● Task item
Below are the records; extract from them the line containing "[00:00:00.28]" to the line containing "[00:00:03.73]", both lines included, exactly and with no pictures.

[Source data]
*** Begin section ***
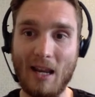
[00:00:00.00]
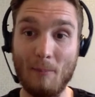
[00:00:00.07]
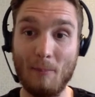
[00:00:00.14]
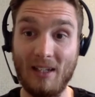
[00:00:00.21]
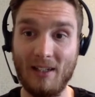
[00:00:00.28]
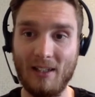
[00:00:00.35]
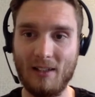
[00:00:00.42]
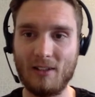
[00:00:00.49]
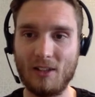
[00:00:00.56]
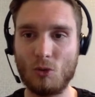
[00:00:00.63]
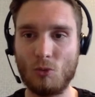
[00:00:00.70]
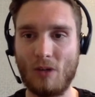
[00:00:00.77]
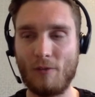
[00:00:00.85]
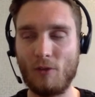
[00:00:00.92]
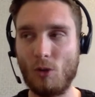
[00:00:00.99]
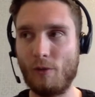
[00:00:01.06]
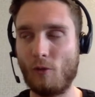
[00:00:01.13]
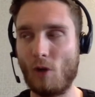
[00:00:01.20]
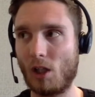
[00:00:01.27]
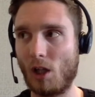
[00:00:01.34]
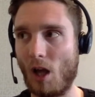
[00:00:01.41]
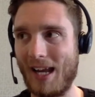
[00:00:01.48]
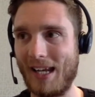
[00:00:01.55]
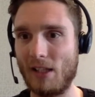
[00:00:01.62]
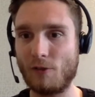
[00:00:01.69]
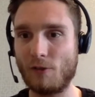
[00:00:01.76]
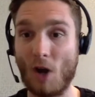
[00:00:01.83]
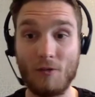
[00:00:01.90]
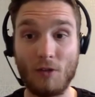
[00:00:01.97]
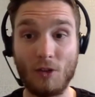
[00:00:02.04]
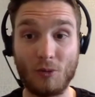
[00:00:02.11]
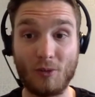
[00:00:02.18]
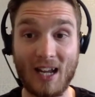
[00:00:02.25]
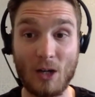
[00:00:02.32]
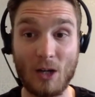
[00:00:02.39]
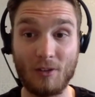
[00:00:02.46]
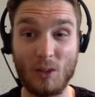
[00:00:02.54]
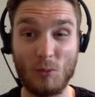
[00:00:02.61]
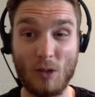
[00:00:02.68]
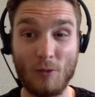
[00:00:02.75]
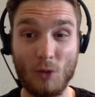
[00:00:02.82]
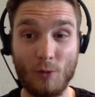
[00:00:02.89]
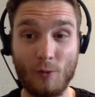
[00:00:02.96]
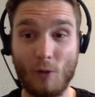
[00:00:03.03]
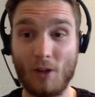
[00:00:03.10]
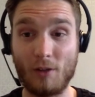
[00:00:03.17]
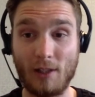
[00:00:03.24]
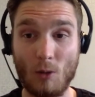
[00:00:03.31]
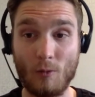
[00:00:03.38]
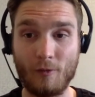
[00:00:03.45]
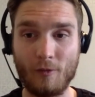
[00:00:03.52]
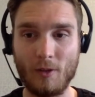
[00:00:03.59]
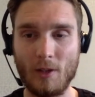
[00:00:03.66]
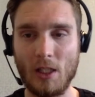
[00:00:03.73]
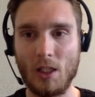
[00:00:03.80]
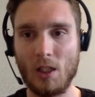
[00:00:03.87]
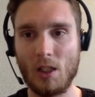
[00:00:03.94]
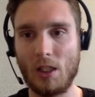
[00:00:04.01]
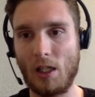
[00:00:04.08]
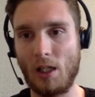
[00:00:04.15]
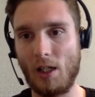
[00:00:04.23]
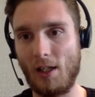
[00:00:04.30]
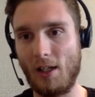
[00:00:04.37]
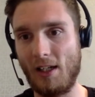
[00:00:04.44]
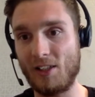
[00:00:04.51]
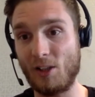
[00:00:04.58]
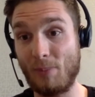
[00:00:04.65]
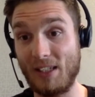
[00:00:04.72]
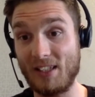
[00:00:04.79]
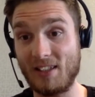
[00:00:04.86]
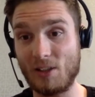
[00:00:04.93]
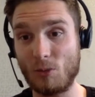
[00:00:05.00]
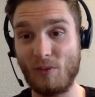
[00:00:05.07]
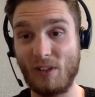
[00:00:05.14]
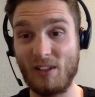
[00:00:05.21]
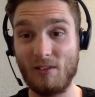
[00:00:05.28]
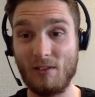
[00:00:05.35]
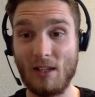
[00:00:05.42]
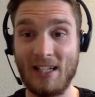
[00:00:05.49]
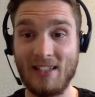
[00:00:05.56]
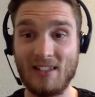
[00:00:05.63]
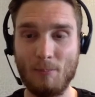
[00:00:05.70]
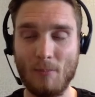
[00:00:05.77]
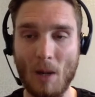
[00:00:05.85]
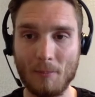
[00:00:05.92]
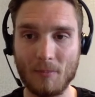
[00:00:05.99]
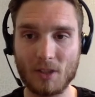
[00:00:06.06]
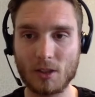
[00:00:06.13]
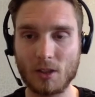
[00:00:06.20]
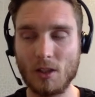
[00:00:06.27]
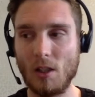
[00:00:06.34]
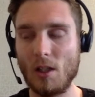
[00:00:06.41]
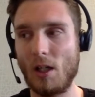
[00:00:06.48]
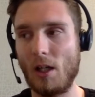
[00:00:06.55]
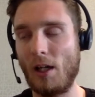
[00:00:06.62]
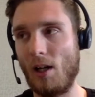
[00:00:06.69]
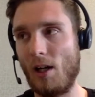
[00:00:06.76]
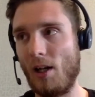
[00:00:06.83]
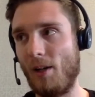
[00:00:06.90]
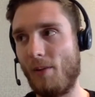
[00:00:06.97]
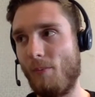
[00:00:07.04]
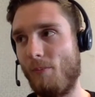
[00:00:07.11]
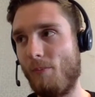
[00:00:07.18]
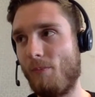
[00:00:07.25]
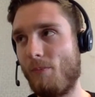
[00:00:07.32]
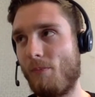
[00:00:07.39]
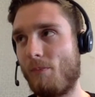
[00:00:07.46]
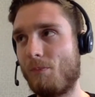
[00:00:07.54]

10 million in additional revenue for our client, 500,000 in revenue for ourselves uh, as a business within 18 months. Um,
*** End section ***
*** Begin section ***
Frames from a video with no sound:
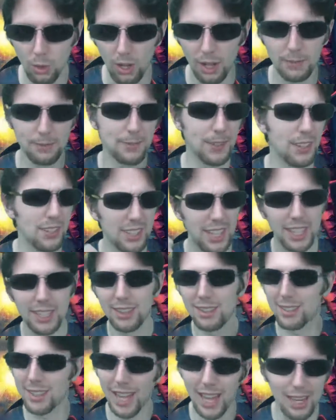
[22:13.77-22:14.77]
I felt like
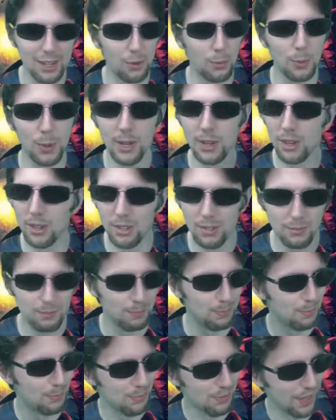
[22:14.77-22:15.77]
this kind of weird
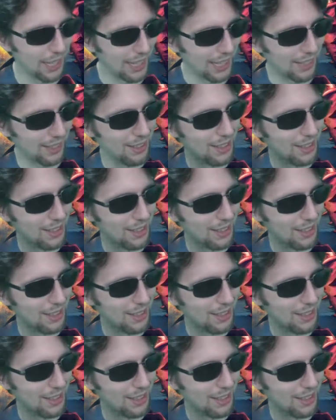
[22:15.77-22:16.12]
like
*** End section ***
*** Begin section ***
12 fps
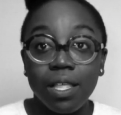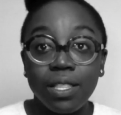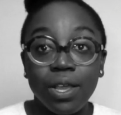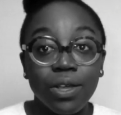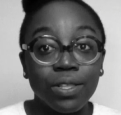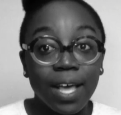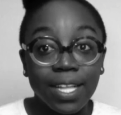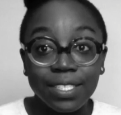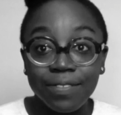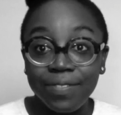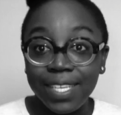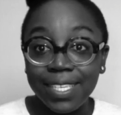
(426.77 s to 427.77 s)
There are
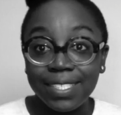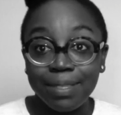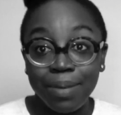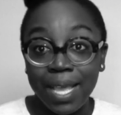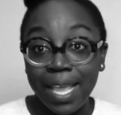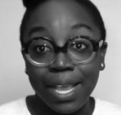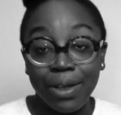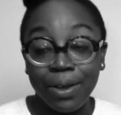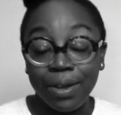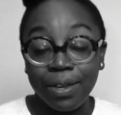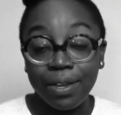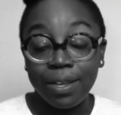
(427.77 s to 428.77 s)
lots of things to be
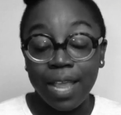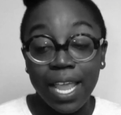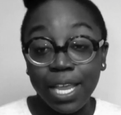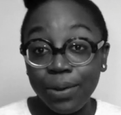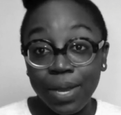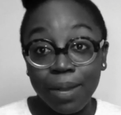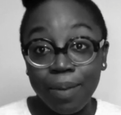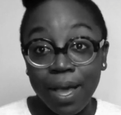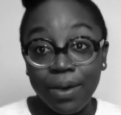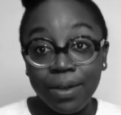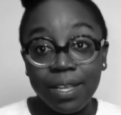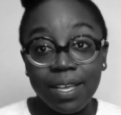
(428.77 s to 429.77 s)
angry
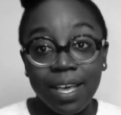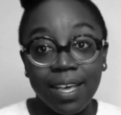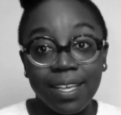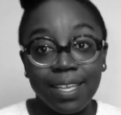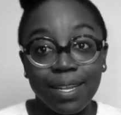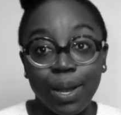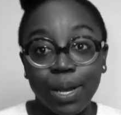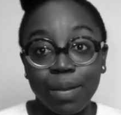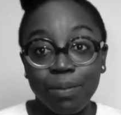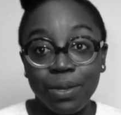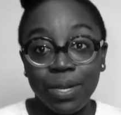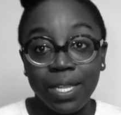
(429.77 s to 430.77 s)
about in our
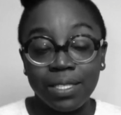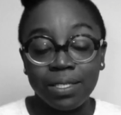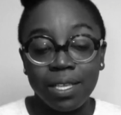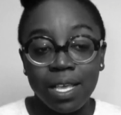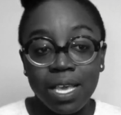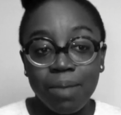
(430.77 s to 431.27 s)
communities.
*** End section ***
● Response area
[00:00:00.28]
[00:00:00.35]
[00:00:00.42]
[00:00:00.49]
[00:00:00.56]
[00:00:00.63]
[00:00:00.70]
[00:00:00.77]
[00:00:00.85]
[00:00:00.92]
[00:00:00.99]
[00:00:01.06]
[00:00:01.13]
[00:00:01.20]
[00:00:01.27]
[00:00:01.34]
[00:00:01.41]
[00:00:01.48]
[00:00:01.55]
[00:00:01.62]
[00:00:01.69]
[00:00:01.76]
[00:00:01.83]
[00:00:01.90]
[00:00:01.97]
[00:00:02.04]
[00:00:02.11]
[00:00:02.18]
[00:00:02.25]
[00:00:02.32]
[00:00:02.39]
[00:00:02.46]
[00:00:02.54]
[00:00:02.61]
[00:00:02.68]
[00:00:02.75]
[00:00:02.82]
[00:00:02.89]
[00:00:02.96]
[00:00:03.03]
[00:00:03.10]
[00:00:03.17]
[00:00:03.24]
[00:00:03.31]
[00:00:03.38]
[00:00:03.45]
[00:00:03.52]
[00:00:03.59]
[00:00:03.66]
[00:00:03.73]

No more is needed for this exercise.